Medieval Europeans may have been dab hands at ducking witches and laying waste to the Holy Land, but they clearly didnt know the first thing about wine.
Back in those murky times, the products of Burgundy and the Rhine were often considered a poor substitute for the real thing – wine from Greece.
It seems the rationale for this love of Hellenic plonk was Ancient Greeces undimmed glamor – anything once good enough for Homer and Plato to drink would surely do fine for the likes of Chaucer and Boccaccio, so the reasoning went.
In a period when wine was often rough or spoiled, the sweetness of Medieval Greek wines may also have made them easier drinking and better able to travel.
These sweet wines were greatly sought after across Europe – the butt of Malmsey that the Duke of Clarence was drowned in during the Wars of the Roses may well have been a Greek Malvasia.
Nowadays, their renown is largely forgotten, though you can find a modern remnant in the rather delicious Vin Santo from the Island of Santorini, a decent example of which is the Sigalas Vin Santo 2003 thats sold online by Vick Bar wines at £19.99 for a half bottle.
A complex, oak-aged, deliberately oxidized white blend (mixing Assyrtiko with Aidani), its mix of figs, quince and honey is kept racy by a sharp lemon-peel kick – if Medieval Greek wines were this good, maybe their bygone fans werent so misguided after all.

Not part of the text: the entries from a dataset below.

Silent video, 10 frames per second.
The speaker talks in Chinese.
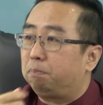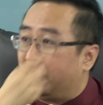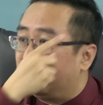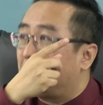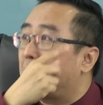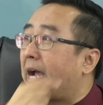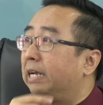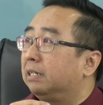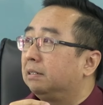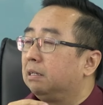别人买
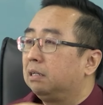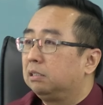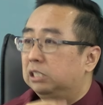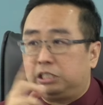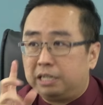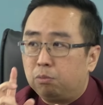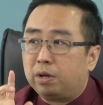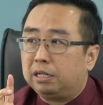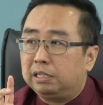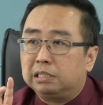的。几千
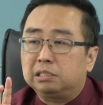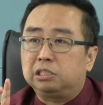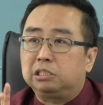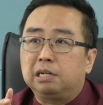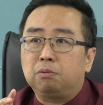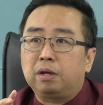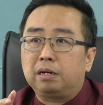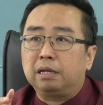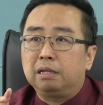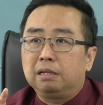万，一年是几万
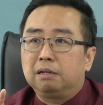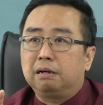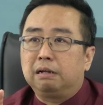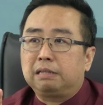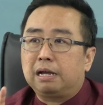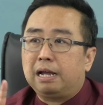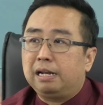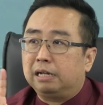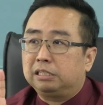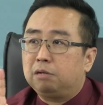呢、啊，大概
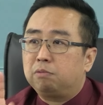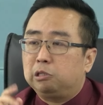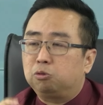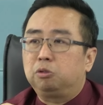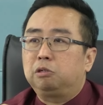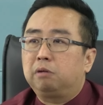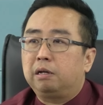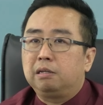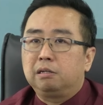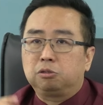两千万左右了。
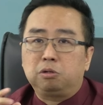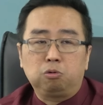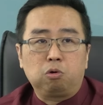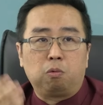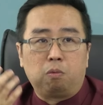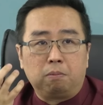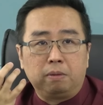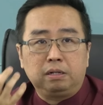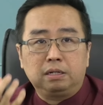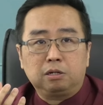所以如果我
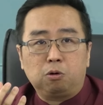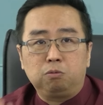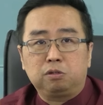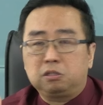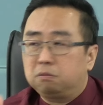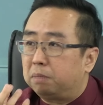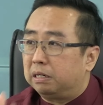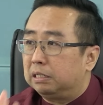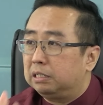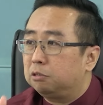们的公司
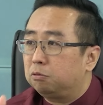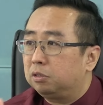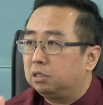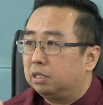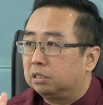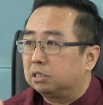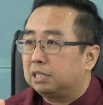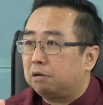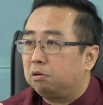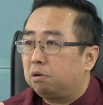本地的公司可以制
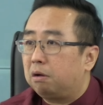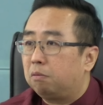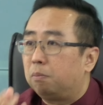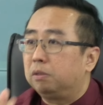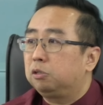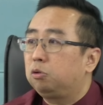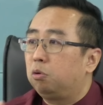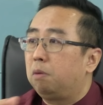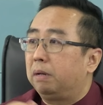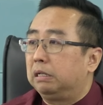造的话，我们就
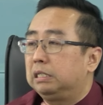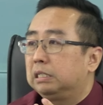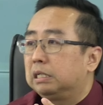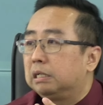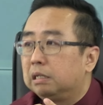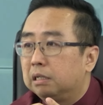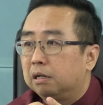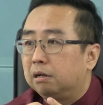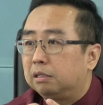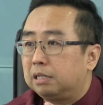用回本地的，
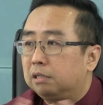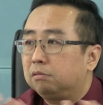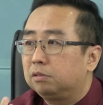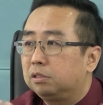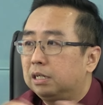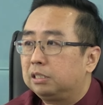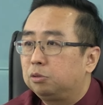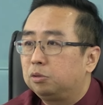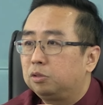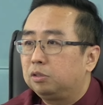啊，这样这样
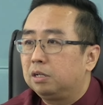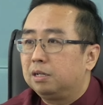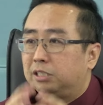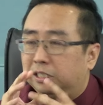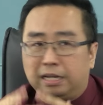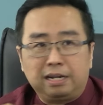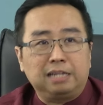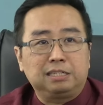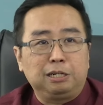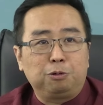就钱
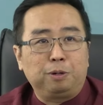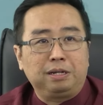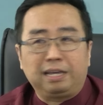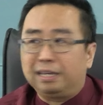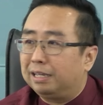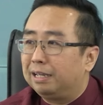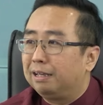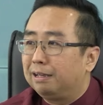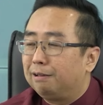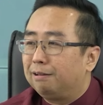还是留回给，
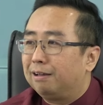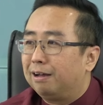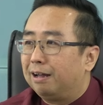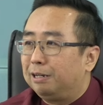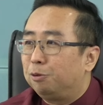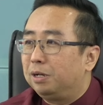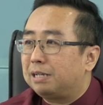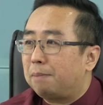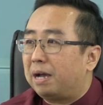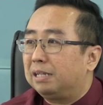啊，留回
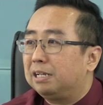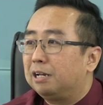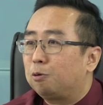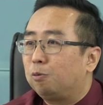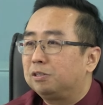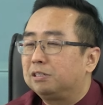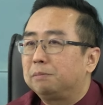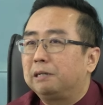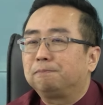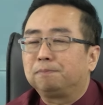在马来西亚的公司嘛，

The Modern Greek wine scene is a radically different beast. With a host of distinctive regional varieties and a good deal of experimentation with international noble varieties like Syrah, theres plenty of interest out there, but it tends to be either cheap and cheerful mass-market stuff or expensive boutique wines produced in almost medicinal quantities.
Meanwhile, some of the most groundbreaking Greek wineries, such as the excellent Gerovassiliou, are extremely hard to get hold of in Britain. The greatest interest comes from indigenous varieties, well demonstrated by the Gaia Agiorgitiko 2006, available at £13.49 online from Noel Young Wines.

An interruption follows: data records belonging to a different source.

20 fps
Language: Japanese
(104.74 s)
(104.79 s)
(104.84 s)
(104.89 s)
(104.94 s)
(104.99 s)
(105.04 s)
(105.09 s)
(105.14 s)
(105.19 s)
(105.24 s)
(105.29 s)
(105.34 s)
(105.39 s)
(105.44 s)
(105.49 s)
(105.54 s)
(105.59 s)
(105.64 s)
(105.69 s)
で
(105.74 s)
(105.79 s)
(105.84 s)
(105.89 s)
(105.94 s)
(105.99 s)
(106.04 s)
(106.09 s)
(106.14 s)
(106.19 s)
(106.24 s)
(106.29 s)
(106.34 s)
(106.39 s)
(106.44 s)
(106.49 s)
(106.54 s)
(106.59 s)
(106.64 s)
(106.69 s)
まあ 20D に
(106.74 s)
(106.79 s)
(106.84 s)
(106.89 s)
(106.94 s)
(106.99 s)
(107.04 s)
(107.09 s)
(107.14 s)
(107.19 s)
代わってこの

Grown in high-altitude vineyards in the Nemea region of the Peleponnese, the wine gains a greater acidic bite to it than the Agiorgitiko grape normally musters, with spicy plum notes mellowed and complicated by a dose of oak aging.

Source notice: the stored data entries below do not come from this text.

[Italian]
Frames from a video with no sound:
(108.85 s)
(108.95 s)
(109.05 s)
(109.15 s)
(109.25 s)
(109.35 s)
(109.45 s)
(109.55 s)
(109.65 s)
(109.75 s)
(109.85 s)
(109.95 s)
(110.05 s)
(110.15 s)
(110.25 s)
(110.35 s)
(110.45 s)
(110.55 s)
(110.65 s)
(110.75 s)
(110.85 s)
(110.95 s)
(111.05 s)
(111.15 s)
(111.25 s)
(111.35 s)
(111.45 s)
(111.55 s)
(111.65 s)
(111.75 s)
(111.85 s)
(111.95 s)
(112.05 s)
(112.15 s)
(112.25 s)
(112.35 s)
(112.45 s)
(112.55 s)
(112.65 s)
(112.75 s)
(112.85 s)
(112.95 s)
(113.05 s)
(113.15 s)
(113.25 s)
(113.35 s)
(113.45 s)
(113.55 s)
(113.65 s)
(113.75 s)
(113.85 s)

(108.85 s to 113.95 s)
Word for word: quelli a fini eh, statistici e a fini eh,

With a good balance of fruit and tannin, its also a wine that will stand up to a bit of cellaring, ready to drink now, but also good for another year or so.
For whites, you could do far worse than return to Santorini, whose volcanic soil (which doesnt carry phylloxera and thus means winemakers dont have to graft) brings out almost Riesling-like notes in the Assyrtiko grape.
The 2008 Boutaris Santorini Assyrtiko (£70.19 for a case of six at everywherewine.co.uk) is a lovely fruity example of the islands output, dripping with melon and lemon and blessed with some interesting mineral notes sucked up from that pumice-rich soil. With plenty of acidity to keep it refreshing, it would be fantastic with a plateful of chargrilled squid.